Task -
Write out the records below exactly as they appear, skipping each picture.

[Records excerpted from a collection]
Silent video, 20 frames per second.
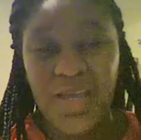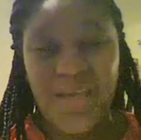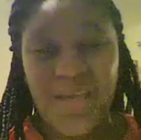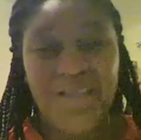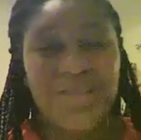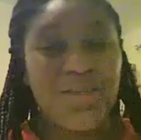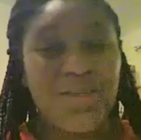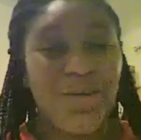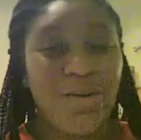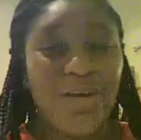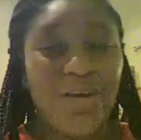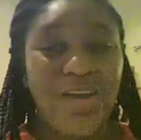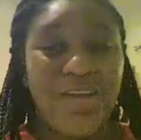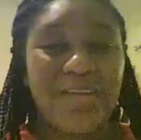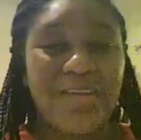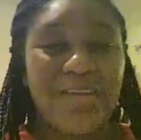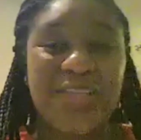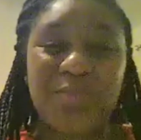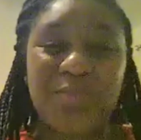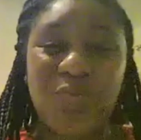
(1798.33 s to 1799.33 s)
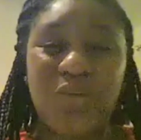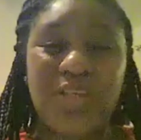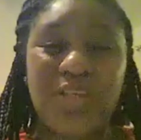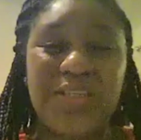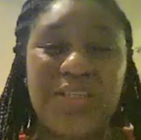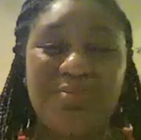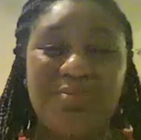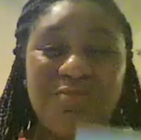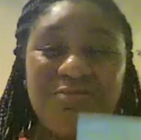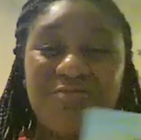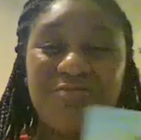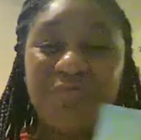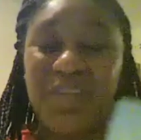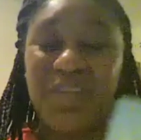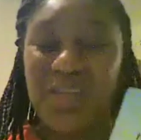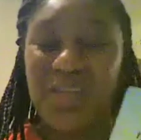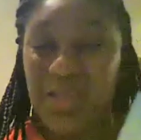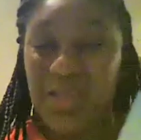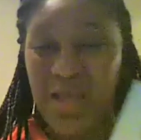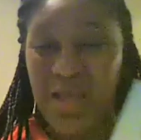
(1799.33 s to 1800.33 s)
So this book is
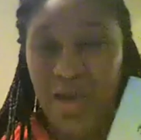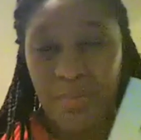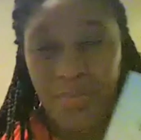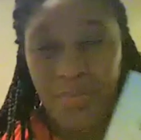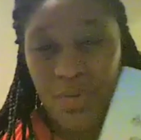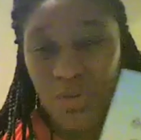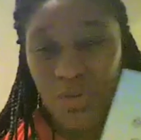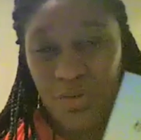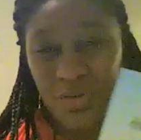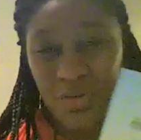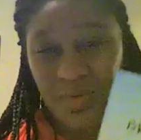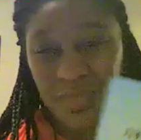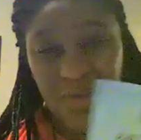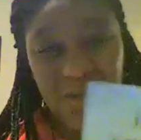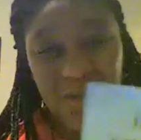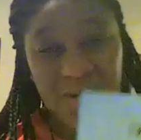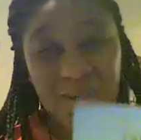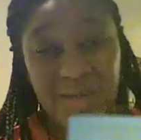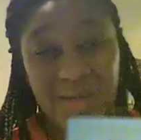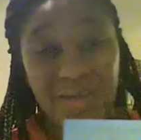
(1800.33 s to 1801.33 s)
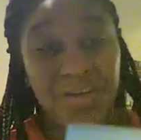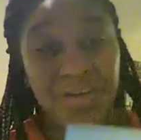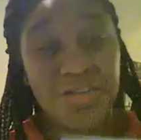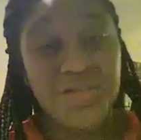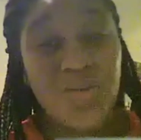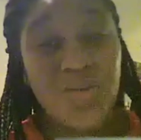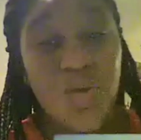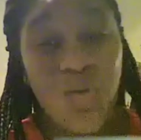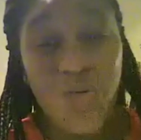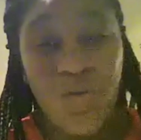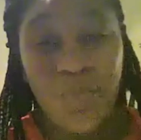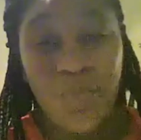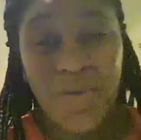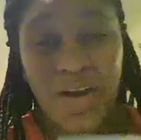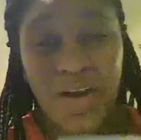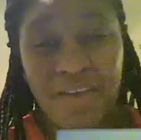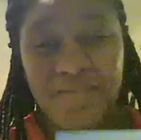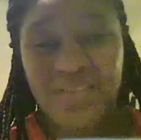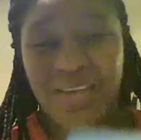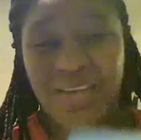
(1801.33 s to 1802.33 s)
really about the fact that there is hope after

Written reply -
Silent video, 20 frames per second.
(1798.33 s to 1799.33 s)
(1799.33 s to 1800.33 s)
So this book is
(1800.33 s to 1801.33 s)
(1801.33 s to 1802.33 s)
really about the fact that there is hope after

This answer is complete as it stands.